What made you start sharing your mental health experiences online?

I was already a beauty blogger, but I always wanted to “keep things real”, posting about daily life as a mum with all it’s hardships – and wonderful bits too!! I didn’t mention my depression for a long time as I was very worried that I wasn’t actually depressed – and didn’t want to use the label wrongly.I was actually extremely depressed and suicidal, funny how some of us just never think we are “good enough”!! When there began to be talk of me going to hospital I think it hit me just how poorly I was. I then started sharing more as I became more ill. 

What have been the pros for you?

There have been so many pros. In a selfish way, getting the likes and comments almost validated my feelings and illness. I felt like I was getting sympathy and attention. There were definitely “healthier” pros too – I’ve connected with so many people that could relate to my little captions. It’s made me feel less alone, it’s made me feel GOOD for knowing that others have felt less alone because of what I’ve written or said. I’ve even met up with several people from Instagram and have made lasting friendships. 

Also, I’ve always been an extremely secretive person. I’ve had friends that have known almost nothing about me, just the shallow on the surface things. I never used to talk about mental health, and I generally liked to keep things to myself. I thought that people who spoke openly about their thoughts and feelings were drama queens, and just hungry for attention. However, talking more and more openly online, has helped me to become more open in real life. Talking online felt much easier, as you could edit, you could even delete if you wanted to. There was no one sat in front of me, with visible reactions to what I was saying. I had so many people telling me I was brave, and yet it wasn’t scary at all!!! Obviously at the same time, I was in hospital and was learning to talk about my mental health more and more. So I think both together really changed something in me, and made me realise that being open wasn’t this terrible, selfish thing I had originally thought it was. Actually it was really helpful, even empowering. Now I feel much more at ease talking about pretty intense, personal subjects, face to face with people. Don’t get me wrong, I still get nervous, I still worry that no one really wants to hear this “boring rubbish”, but I’m definitely in a different mindset than I was in a year ago!

 What have been the cons for you?

Well to follow up from my first pros – the likes and comments – I think I can easily get caught up in the numbers game. You can never have enough really. It’s very easy to think “if I had *so many* likes I would feel better”, but it just doesn’t work like that. I also worry about whether I’m using my illness to get likes. I can see that on instagram if I post about mental health, or babies, I get more likes than if I post about beauty. It makes sense as people are usually drawn to the more personal posts. I do now try really hard to just post what I want to, when I want to. 

I have had a few negative reactions, and although I was expecting it, I still find every thumbs down on YouTube, or strange comment on instagram really, really hard to deal with. We always pick up on the negatives so  much more than the positives. I could have 100 thumbs up on a video and one thumbs down and that’s it, the whole day is a write off as I’m in such a state.

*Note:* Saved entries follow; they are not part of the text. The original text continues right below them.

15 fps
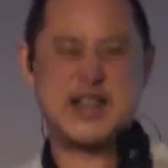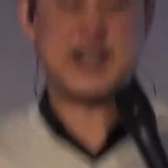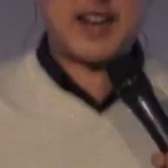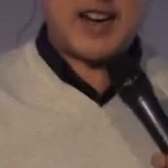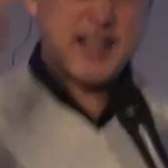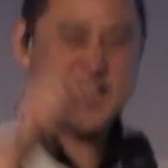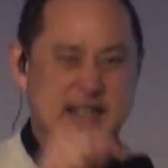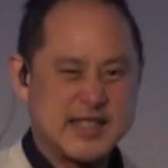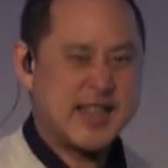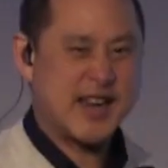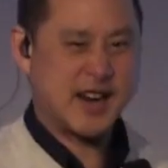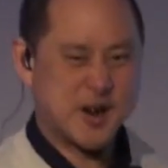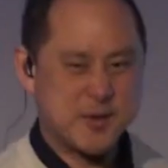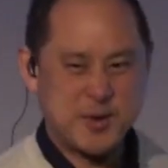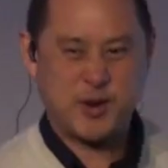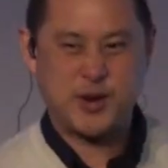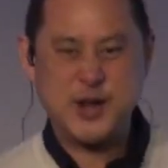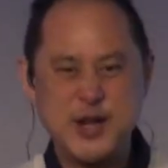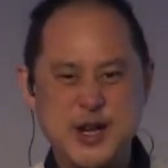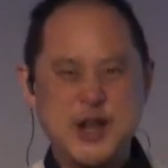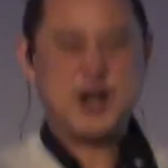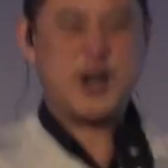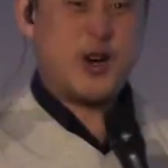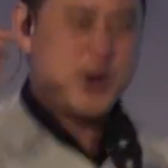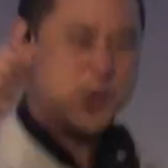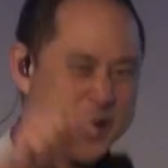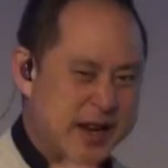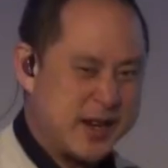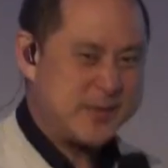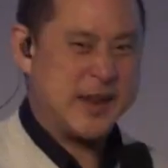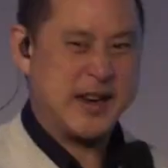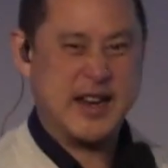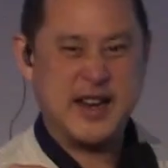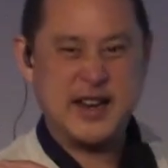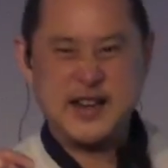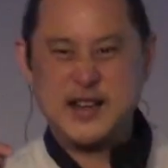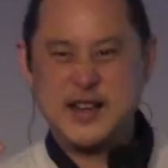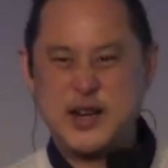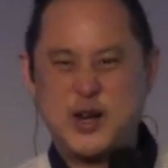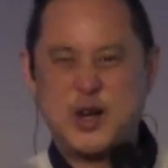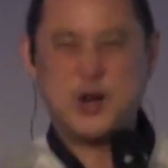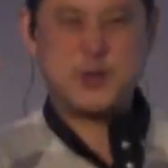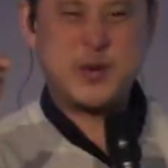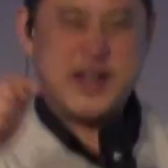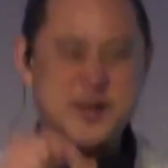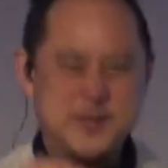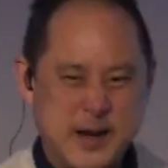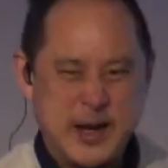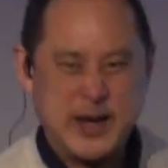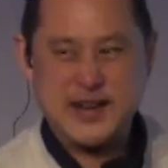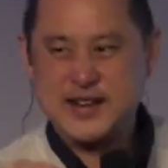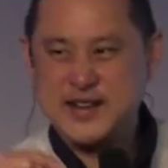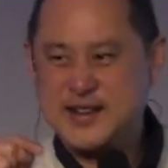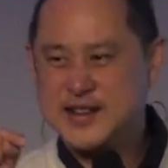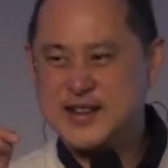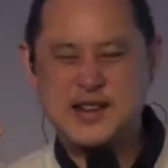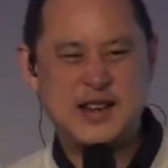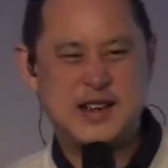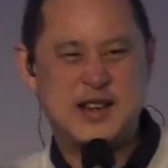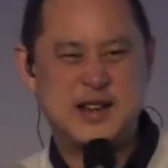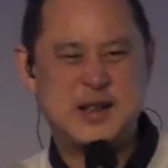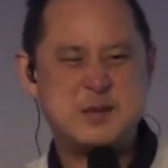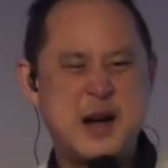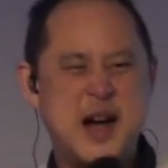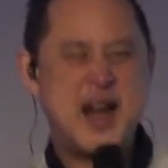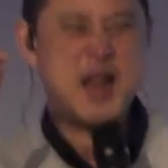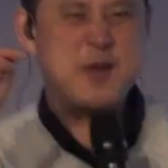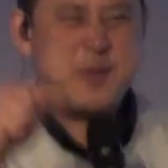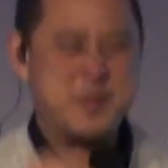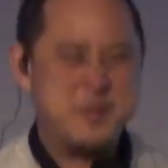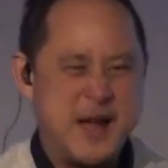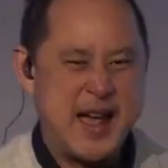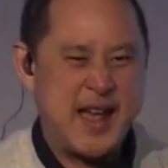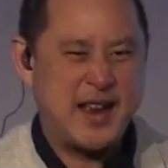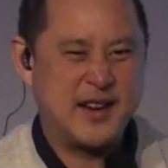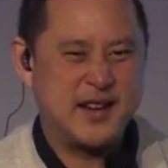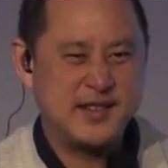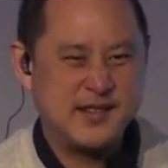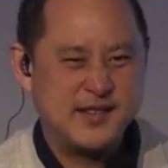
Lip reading: they're terrible. Oh, wait a minute. I'm a man.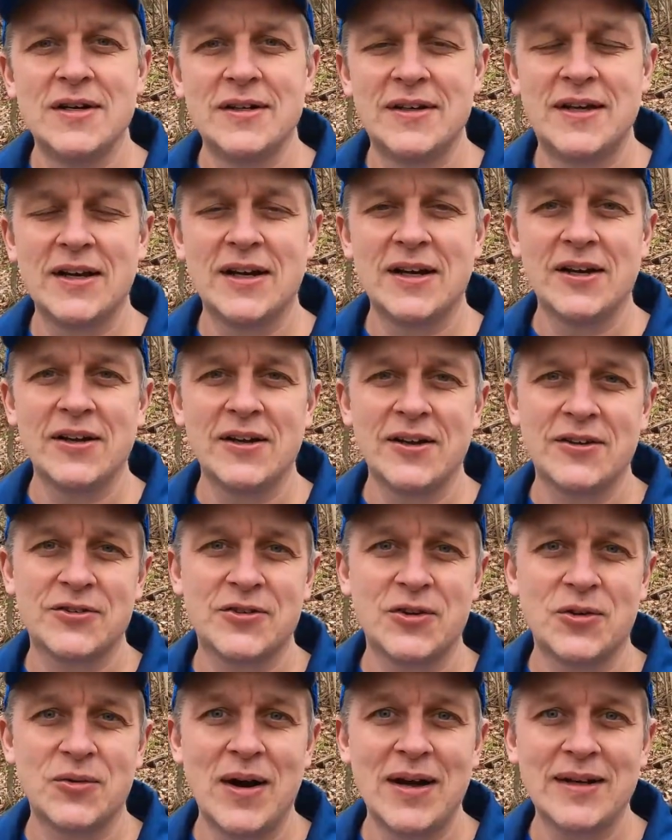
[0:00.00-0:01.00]
to get a little
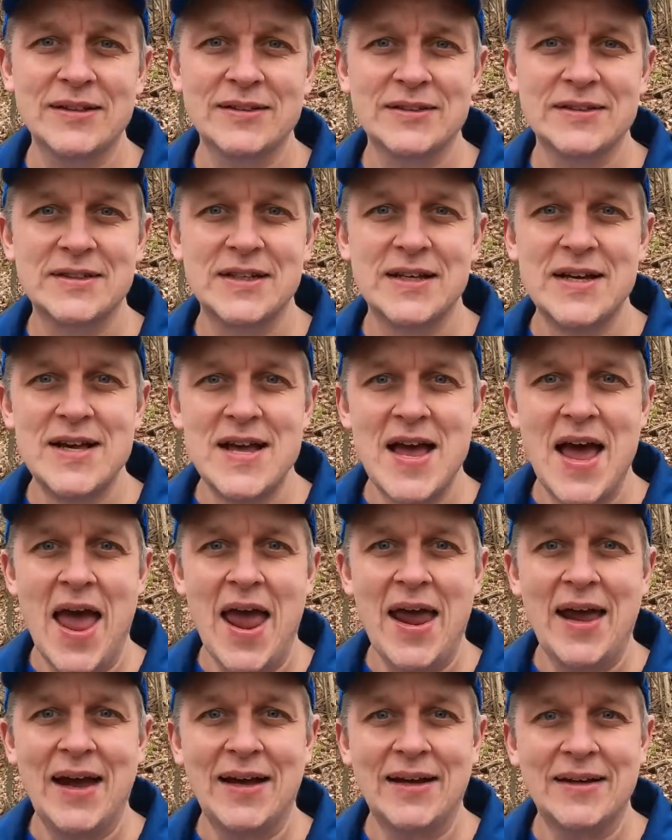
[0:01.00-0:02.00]
extra rest,
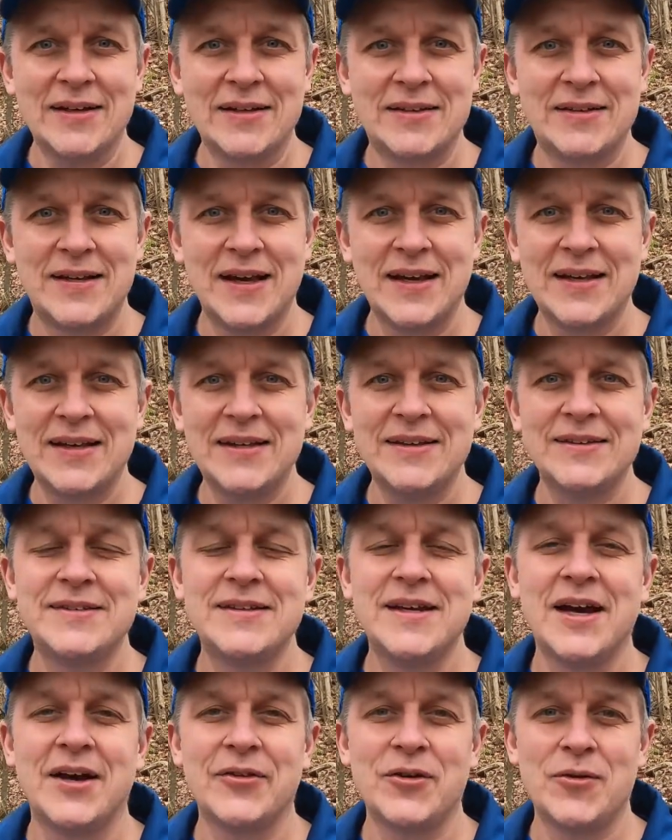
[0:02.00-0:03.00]
and take it
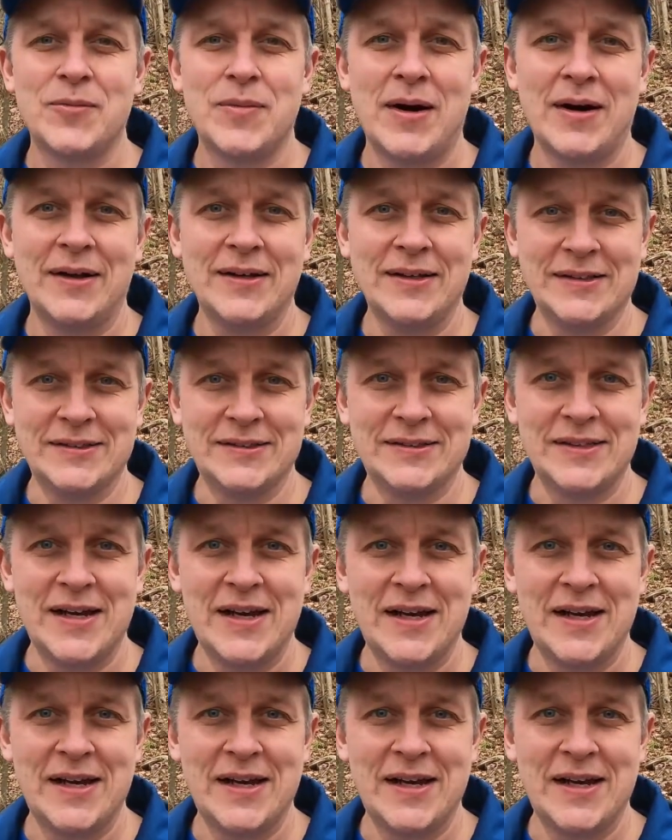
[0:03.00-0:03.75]
easy on their bodies.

Obviously there’s always the comparison trap too. I can very easily get obsessed with the idea that someone is doing better than me, and this can get really mess with your head!

Did your sharing online lead you to making any real life changes?

Yes definitely! Like I’ve said, I am so much more open and honest in real life now. This has made me create stronger, deeper relationships with people. I think keeping talking on social media has kept the momentum going for me, and has almost “kept me in practise” ready for my therapy sessions. If I compare what I’m like in therapy now, to what I was like only 6 months ago… there’s such a difference, and I really do believe that talking on social media has helped that.

Did it lead you to making any decisions about accessing professional or medical help? 

Not really, as I had accessed help, or at least was attempting to before I started sharing on social media.